(Stored items)
■ ■ ■ ■ ■
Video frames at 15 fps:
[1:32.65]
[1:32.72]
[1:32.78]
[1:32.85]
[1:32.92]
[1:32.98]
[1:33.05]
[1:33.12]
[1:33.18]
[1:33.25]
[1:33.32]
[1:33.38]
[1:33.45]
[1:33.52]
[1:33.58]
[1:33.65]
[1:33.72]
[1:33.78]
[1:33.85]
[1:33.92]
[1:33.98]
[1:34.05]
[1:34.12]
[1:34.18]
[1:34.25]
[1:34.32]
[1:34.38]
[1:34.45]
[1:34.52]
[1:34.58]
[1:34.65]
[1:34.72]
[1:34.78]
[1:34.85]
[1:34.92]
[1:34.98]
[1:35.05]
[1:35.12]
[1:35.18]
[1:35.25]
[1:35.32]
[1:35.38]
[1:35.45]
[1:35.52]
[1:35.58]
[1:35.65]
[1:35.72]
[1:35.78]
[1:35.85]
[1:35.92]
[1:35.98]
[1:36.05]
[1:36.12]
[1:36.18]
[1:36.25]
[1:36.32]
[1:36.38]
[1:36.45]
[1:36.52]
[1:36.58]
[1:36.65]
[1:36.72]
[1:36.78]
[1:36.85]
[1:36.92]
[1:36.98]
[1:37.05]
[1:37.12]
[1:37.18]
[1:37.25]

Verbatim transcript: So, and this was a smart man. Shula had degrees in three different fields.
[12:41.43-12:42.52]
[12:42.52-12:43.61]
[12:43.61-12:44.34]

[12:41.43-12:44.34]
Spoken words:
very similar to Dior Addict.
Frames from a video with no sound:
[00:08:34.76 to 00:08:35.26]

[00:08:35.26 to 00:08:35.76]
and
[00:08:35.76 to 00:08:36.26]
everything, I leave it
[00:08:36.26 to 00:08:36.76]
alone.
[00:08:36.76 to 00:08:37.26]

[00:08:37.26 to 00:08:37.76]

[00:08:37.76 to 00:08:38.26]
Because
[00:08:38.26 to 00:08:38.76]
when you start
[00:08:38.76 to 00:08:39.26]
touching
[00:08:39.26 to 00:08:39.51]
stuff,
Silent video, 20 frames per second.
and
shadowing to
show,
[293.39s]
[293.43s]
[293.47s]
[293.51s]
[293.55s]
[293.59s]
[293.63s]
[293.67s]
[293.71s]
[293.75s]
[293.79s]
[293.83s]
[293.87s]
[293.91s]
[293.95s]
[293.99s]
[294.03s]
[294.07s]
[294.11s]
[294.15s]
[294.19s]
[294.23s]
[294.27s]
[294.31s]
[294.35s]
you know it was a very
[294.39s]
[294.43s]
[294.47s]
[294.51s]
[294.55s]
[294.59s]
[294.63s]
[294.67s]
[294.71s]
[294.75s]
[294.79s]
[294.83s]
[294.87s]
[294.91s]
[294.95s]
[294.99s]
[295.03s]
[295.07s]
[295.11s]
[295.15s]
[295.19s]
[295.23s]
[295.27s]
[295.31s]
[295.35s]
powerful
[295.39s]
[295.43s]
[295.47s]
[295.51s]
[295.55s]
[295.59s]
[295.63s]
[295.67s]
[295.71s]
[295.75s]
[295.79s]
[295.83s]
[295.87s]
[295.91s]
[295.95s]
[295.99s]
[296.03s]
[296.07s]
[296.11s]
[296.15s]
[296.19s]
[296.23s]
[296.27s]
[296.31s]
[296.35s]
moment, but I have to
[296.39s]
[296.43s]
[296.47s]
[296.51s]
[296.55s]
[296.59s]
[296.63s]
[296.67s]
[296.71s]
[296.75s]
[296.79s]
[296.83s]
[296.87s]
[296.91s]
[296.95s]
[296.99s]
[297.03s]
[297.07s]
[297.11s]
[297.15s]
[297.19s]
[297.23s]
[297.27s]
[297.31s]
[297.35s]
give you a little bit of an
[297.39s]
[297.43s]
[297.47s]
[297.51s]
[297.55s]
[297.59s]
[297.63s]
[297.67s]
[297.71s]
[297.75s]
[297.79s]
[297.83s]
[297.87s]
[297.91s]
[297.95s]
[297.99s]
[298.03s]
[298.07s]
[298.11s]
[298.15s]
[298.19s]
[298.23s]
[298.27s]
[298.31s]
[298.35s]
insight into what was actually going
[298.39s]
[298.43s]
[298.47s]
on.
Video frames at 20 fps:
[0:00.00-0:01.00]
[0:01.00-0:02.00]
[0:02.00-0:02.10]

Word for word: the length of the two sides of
■ ■ ■ ■ ■
• ACTIVITY
Could you retype every record above exactly as it appears?

• RESPONSE BELOW
Video frames at 15 fps:
[1:32.65]
[1:32.72]
[1:32.78]
[1:32.85]
[1:32.92]
[1:32.98]
[1:33.05]
[1:33.12]
[1:33.18]
[1:33.25]
[1:33.32]
[1:33.38]
[1:33.45]
[1:33.52]
[1:33.58]
[1:33.65]
[1:33.72]
[1:33.78]
[1:33.85]
[1:33.92]
[1:33.98]
[1:34.05]
[1:34.12]
[1:34.18]
[1:34.25]
[1:34.32]
[1:34.38]
[1:34.45]
[1:34.52]
[1:34.58]
[1:34.65]
[1:34.72]
[1:34.78]
[1:34.85]
[1:34.92]
[1:34.98]
[1:35.05]
[1:35.12]
[1:35.18]
[1:35.25]
[1:35.32]
[1:35.38]
[1:35.45]
[1:35.52]
[1:35.58]
[1:35.65]
[1:35.72]
[1:35.78]
[1:35.85]
[1:35.92]
[1:35.98]
[1:36.05]
[1:36.12]
[1:36.18]
[1:36.25]
[1:36.32]
[1:36.38]
[1:36.45]
[1:36.52]
[1:36.58]
[1:36.65]
[1:36.72]
[1:36.78]
[1:36.85]
[1:36.92]
[1:36.98]
[1:37.05]
[1:37.12]
[1:37.18]
[1:37.25]

Verbatim transcript: So, and this was a smart man. Shula had degrees in three different fields.
[12:41.43-12:42.52]
[12:42.52-12:43.61]
[12:43.61-12:44.34]

[12:41.43-12:44.34]
Spoken words:
very similar to Dior Addict.
Frames from a video with no sound:
[00:08:34.76 to 00:08:35.26]

[00:08:35.26 to 00:08:35.76]
and
[00:08:35.76 to 00:08:36.26]
everything, I leave it
[00:08:36.26 to 00:08:36.76]
alone.
[00:08:36.76 to 00:08:37.26]

[00:08:37.26 to 00:08:37.76]

[00:08:37.76 to 00:08:38.26]
Because
[00:08:38.26 to 00:08:38.76]
when you start
[00:08:38.76 to 00:08:39.26]
touching
[00:08:39.26 to 00:08:39.51]
stuff,
Silent video, 20 frames per second.
and
shadowing to
show,
[293.39s]
[293.43s]
[293.47s]
[293.51s]
[293.55s]
[293.59s]
[293.63s]
[293.67s]
[293.71s]
[293.75s]
[293.79s]
[293.83s]
[293.87s]
[293.91s]
[293.95s]
[293.99s]
[294.03s]
[294.07s]
[294.11s]
[294.15s]
[294.19s]
[294.23s]
[294.27s]
[294.31s]
[294.35s]
you know it was a very
[294.39s]
[294.43s]
[294.47s]
[294.51s]
[294.55s]
[294.59s]
[294.63s]
[294.67s]
[294.71s]
[294.75s]
[294.79s]
[294.83s]
[294.87s]
[294.91s]
[294.95s]
[294.99s]
[295.03s]
[295.07s]
[295.11s]
[295.15s]
[295.19s]
[295.23s]
[295.27s]
[295.31s]
[295.35s]
powerful
[295.39s]
[295.43s]
[295.47s]
[295.51s]
[295.55s]
[295.59s]
[295.63s]
[295.67s]
[295.71s]
[295.75s]
[295.79s]
[295.83s]
[295.87s]
[295.91s]
[295.95s]
[295.99s]
[296.03s]
[296.07s]
[296.11s]
[296.15s]
[296.19s]
[296.23s]
[296.27s]
[296.31s]
[296.35s]
moment, but I have to
[296.39s]
[296.43s]
[296.47s]
[296.51s]
[296.55s]
[296.59s]
[296.63s]
[296.67s]
[296.71s]
[296.75s]
[296.79s]
[296.83s]
[296.87s]
[296.91s]
[296.95s]
[296.99s]
[297.03s]
[297.07s]
[297.11s]
[297.15s]
[297.19s]
[297.23s]
[297.27s]
[297.31s]
[297.35s]
give you a little bit of an
[297.39s]
[297.43s]
[297.47s]
[297.51s]
[297.55s]
[297.59s]
[297.63s]
[297.67s]
[297.71s]
[297.75s]
[297.79s]
[297.83s]
[297.87s]
[297.91s]
[297.95s]
[297.99s]
[298.03s]
[298.07s]
[298.11s]
[298.15s]
[298.19s]
[298.23s]
[298.27s]
[298.31s]
[298.35s]
insight into what was actually going
[298.39s]
[298.43s]
[298.47s]
on.
Video frames at 20 fps:
[0:00.00-0:01.00]
[0:01.00-0:02.00]
[0:02.00-0:02.10]

Word for word: the length of the two sides of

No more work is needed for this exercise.